• **WORK ORDER**
Output all entries verbatim. Skip pictures.

• **SUPPLIED INFORMATION**
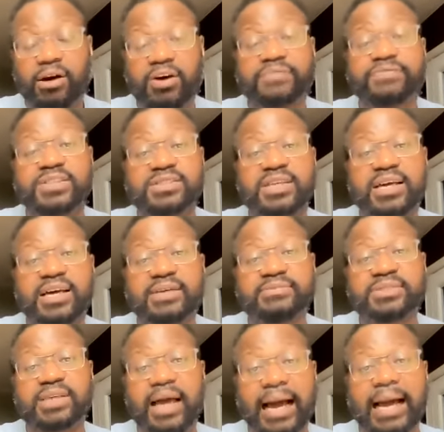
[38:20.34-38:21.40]

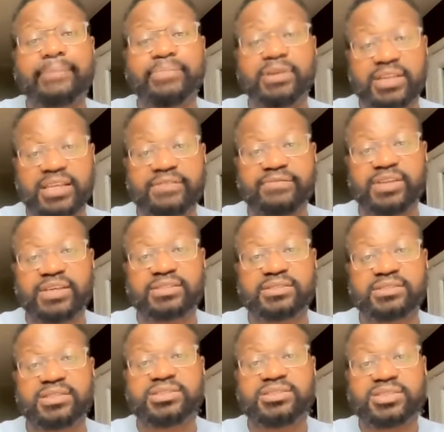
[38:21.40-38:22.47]
Oftentimes, I believe this,
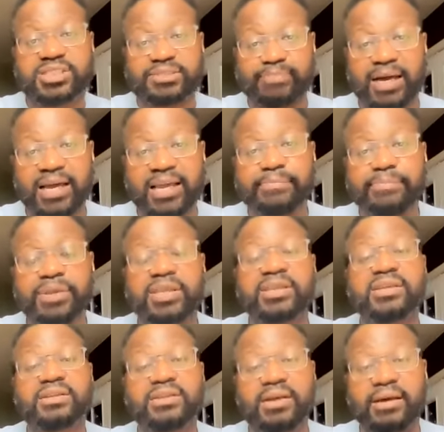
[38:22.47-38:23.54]
this is just my
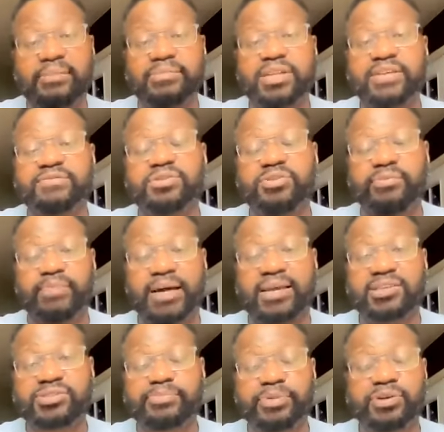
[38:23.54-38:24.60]
opinion, I believe through my
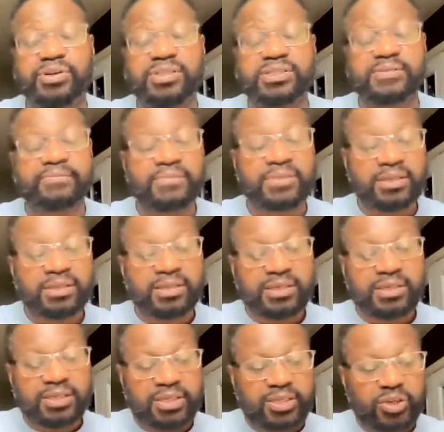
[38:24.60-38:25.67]
experience.
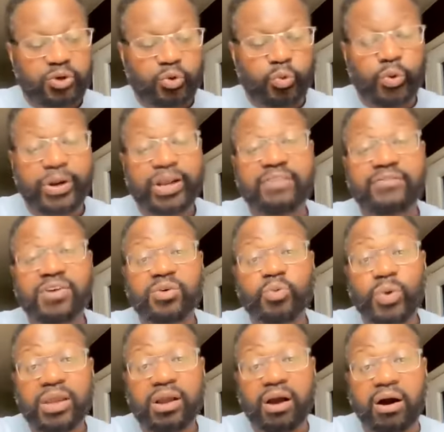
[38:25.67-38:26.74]
Wherever
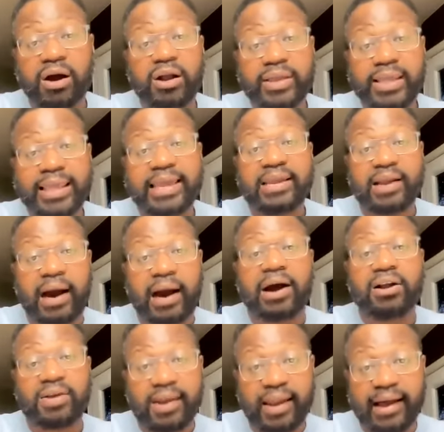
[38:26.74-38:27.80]
we are in
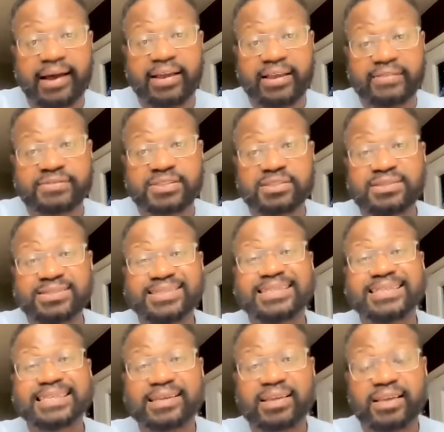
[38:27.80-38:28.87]
our lives,
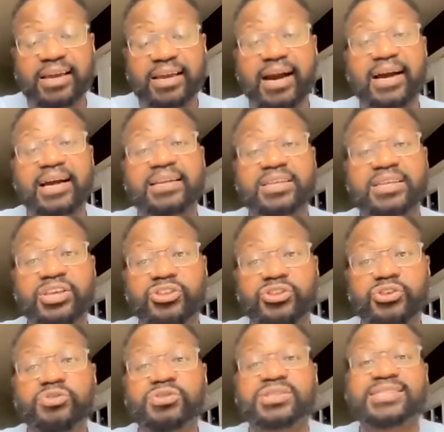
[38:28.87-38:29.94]
God can
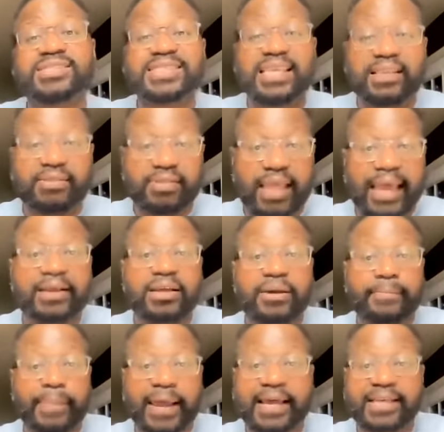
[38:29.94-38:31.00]
use us in that
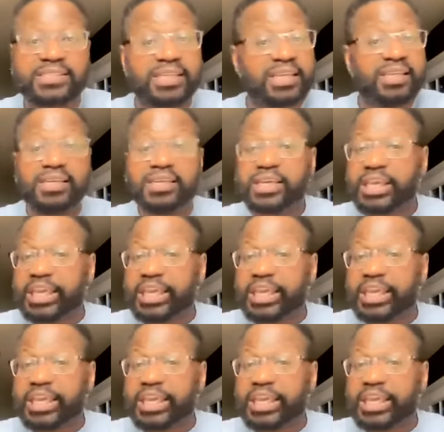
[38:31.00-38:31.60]
capacity.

• **ANSWER TO THIS PROBLEM**
[38:20.34-38:21.40]

[38:21.40-38:22.47]
Oftentimes, I believe this,
[38:22.47-38:23.54]
this is just my
[38:23.54-38:24.60]
opinion, I believe through my
[38:24.60-38:25.67]
experience.
[38:25.67-38:26.74]
Wherever
[38:26.74-38:27.80]
we are in
[38:27.80-38:28.87]
our lives,
[38:28.87-38:29.94]
God can
[38:29.94-38:31.00]
use us in that
[38:31.00-38:31.60]
capacity.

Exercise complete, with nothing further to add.